You became my one and only friend, I would write to you and tell you everything, all my worries and fears, my hopes and dreams, because I knew that you would understand. So thank you Michael, for being there for me when nobody else in this world reached out. I am just another little child whose tears were turned to joy because of you.
Having to live without you in this world is the worst pain I have ever felt. I feel like I have lost my other half, my twin soul. It is unbearable, but I am also thankful you are at peace. You are free. Free from the lies, the ridicule and the stress this cruel, cruel world put onto you.
You have taught this world a lot Michael, I hope you are proud of everything you have achieved and will continue to achieve.

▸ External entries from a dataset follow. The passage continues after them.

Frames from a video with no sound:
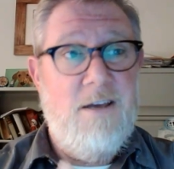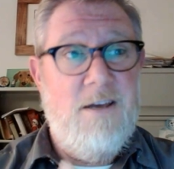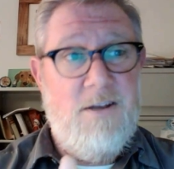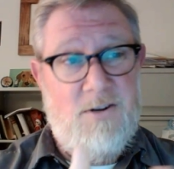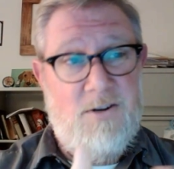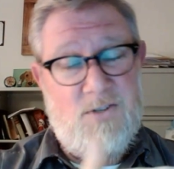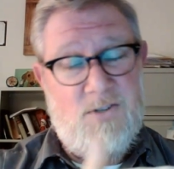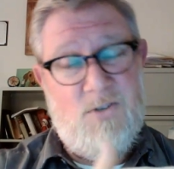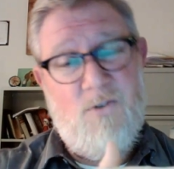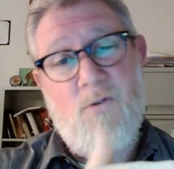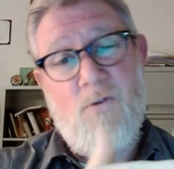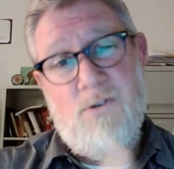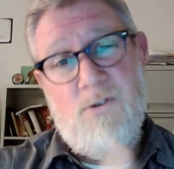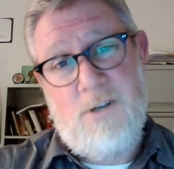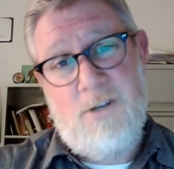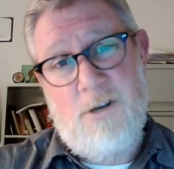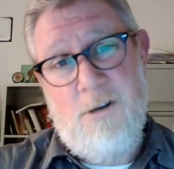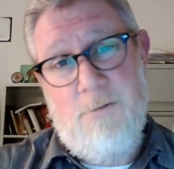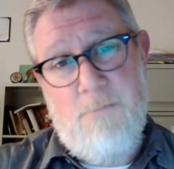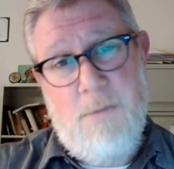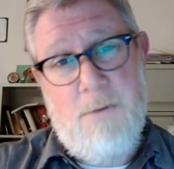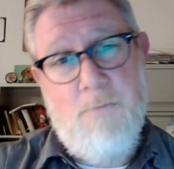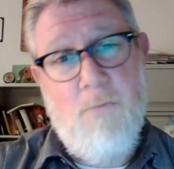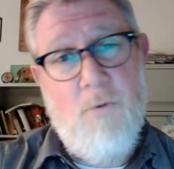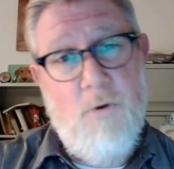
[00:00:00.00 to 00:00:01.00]
Your scores are
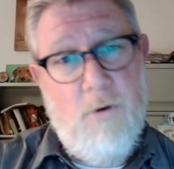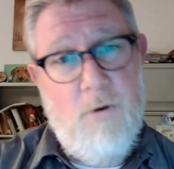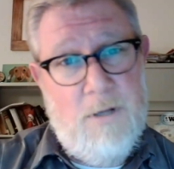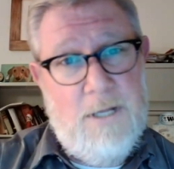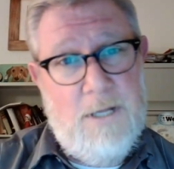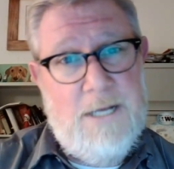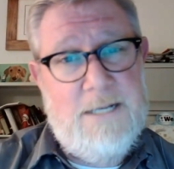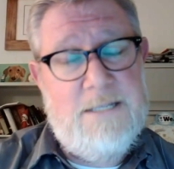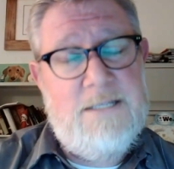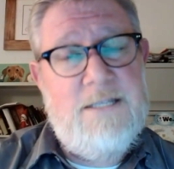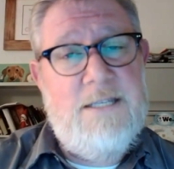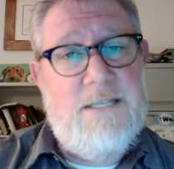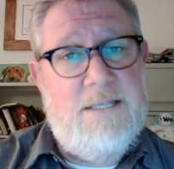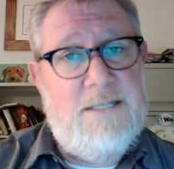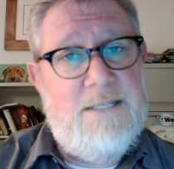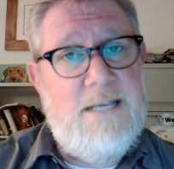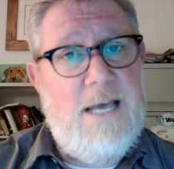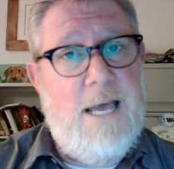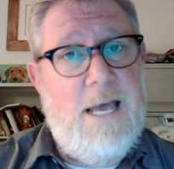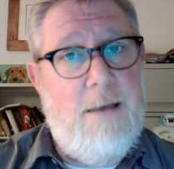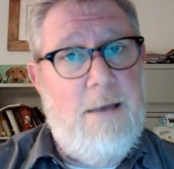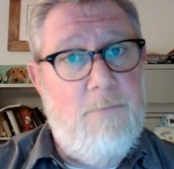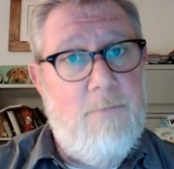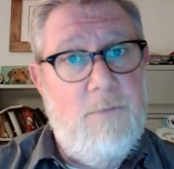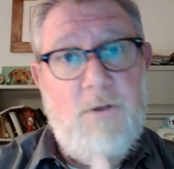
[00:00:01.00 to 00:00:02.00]
going to be more or less the
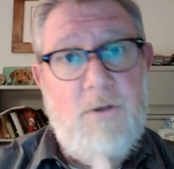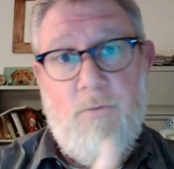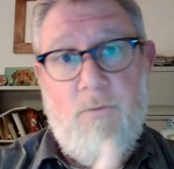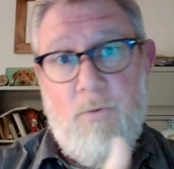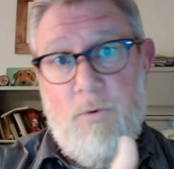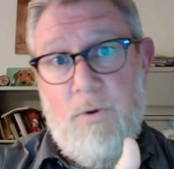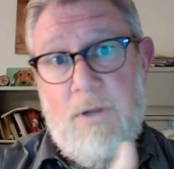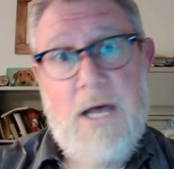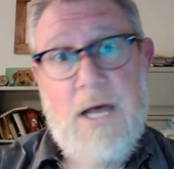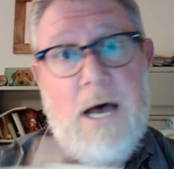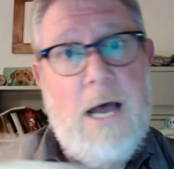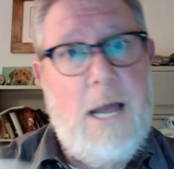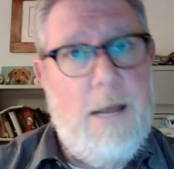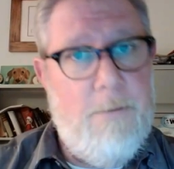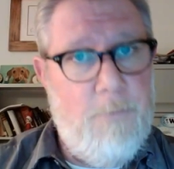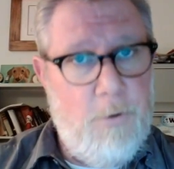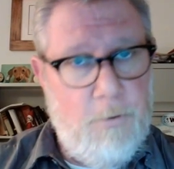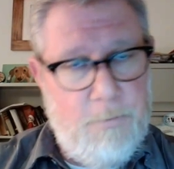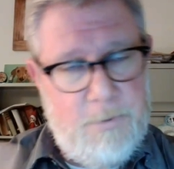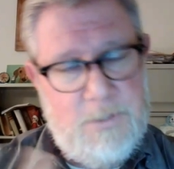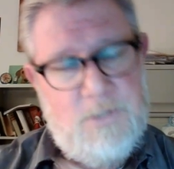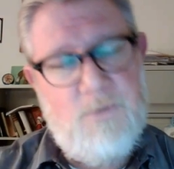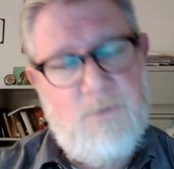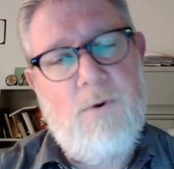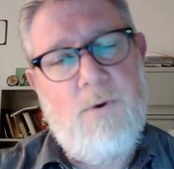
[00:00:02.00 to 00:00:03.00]
same. They're
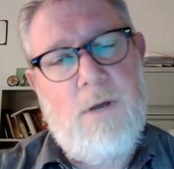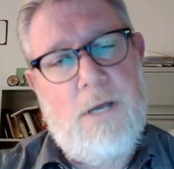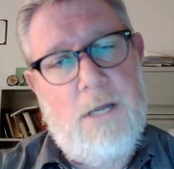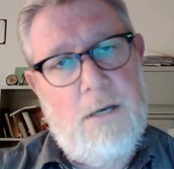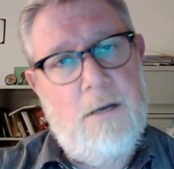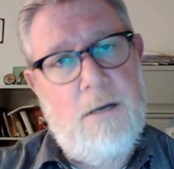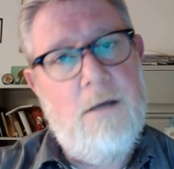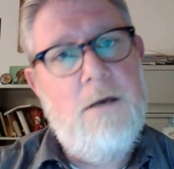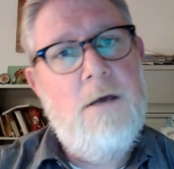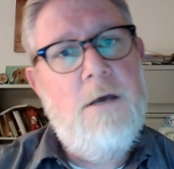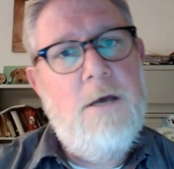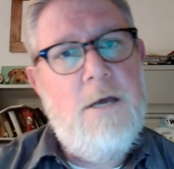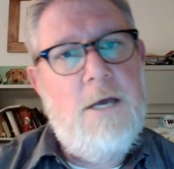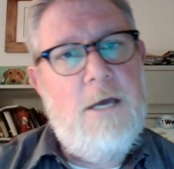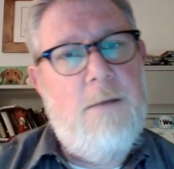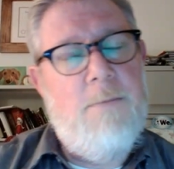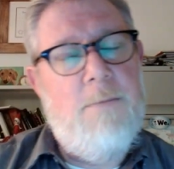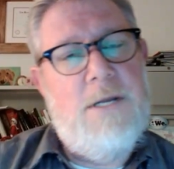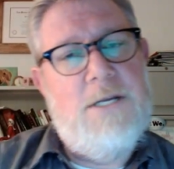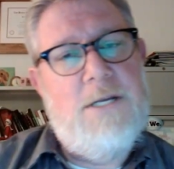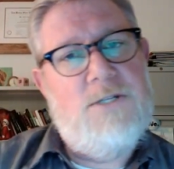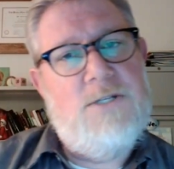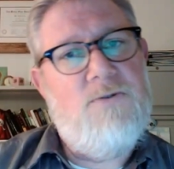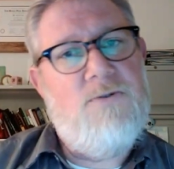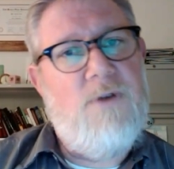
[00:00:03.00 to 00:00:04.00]
reliable between
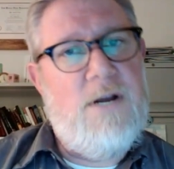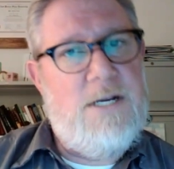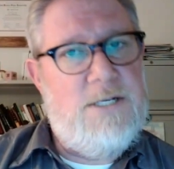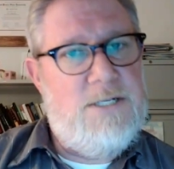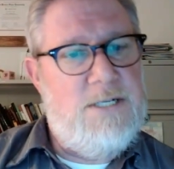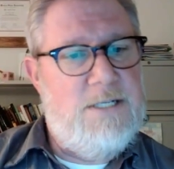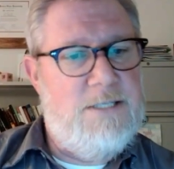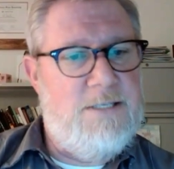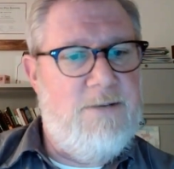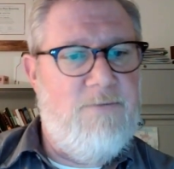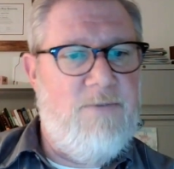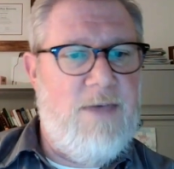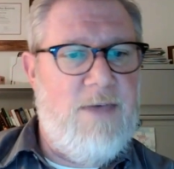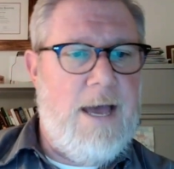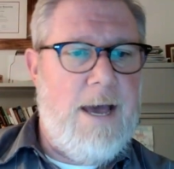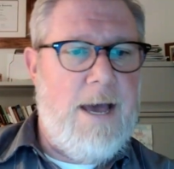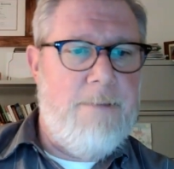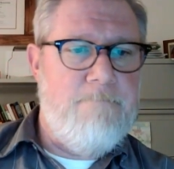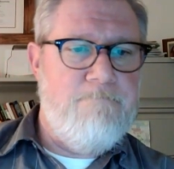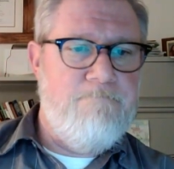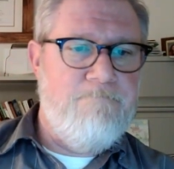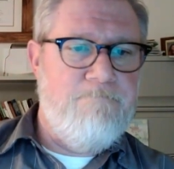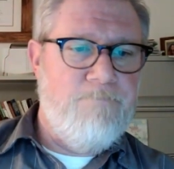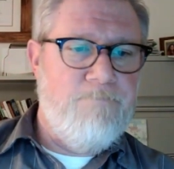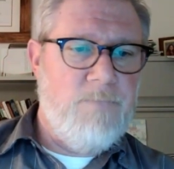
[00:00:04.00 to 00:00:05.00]
administrations of
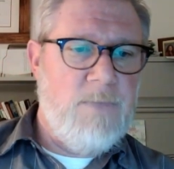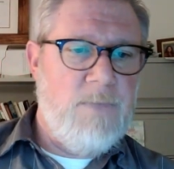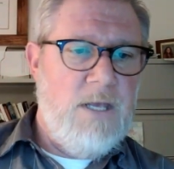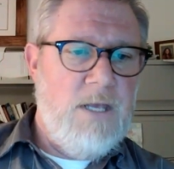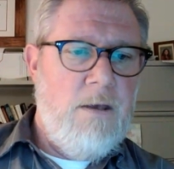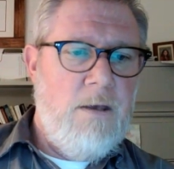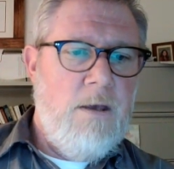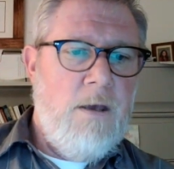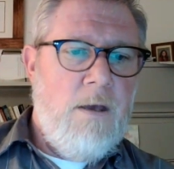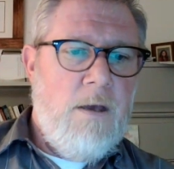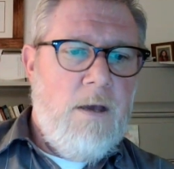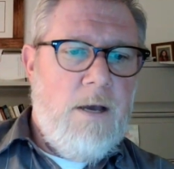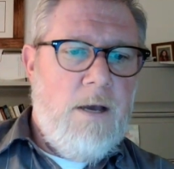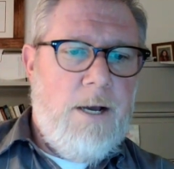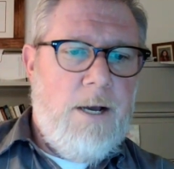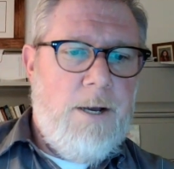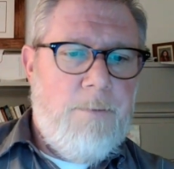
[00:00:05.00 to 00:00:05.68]
that.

You have taught us that it does not matter what colour skin a person has, we are all the same. We are all part of one big family. You have taught us to be passionate about helping to make this world a better place. You have taught us not to judge people, not to believe everything we hear. You have shown us what true love is. Thank you
You are a beautiful soul Michael, and that soul will never die. Your soul is loving, kind, gentle, sweet, funny and full of pure, untainted love. You never stopped loving even when times got tough, you are a true warrior, and you will always be my hero.
I love you immensely and although this pain hurts so much, I have to put on a brave face, if not for myself, then for you. I would do anything for you dear sweet one, and it’s for that reason that I will fight to right the wrongs of this world. I will spread your message of love and healing, and I will spend my life dedicated and loyal to you and what you believed in. I will work for that better tomorrow my darling.
So, I will end this letter here and hope you are having fun in heaven, teaching Jesus to moonwalk, spin and kick, no crotch grabbing though!
I can’t wait to get to heaven and see your beautiful smile and melt into those dark eyes. I will hold you in my arms and tell you I love you. But until then, I will work hard for you, to carry on your wishes for the world. I will celebrate your life and speak your name. I am proud to say that I love you, and I will always love you. You have my heart.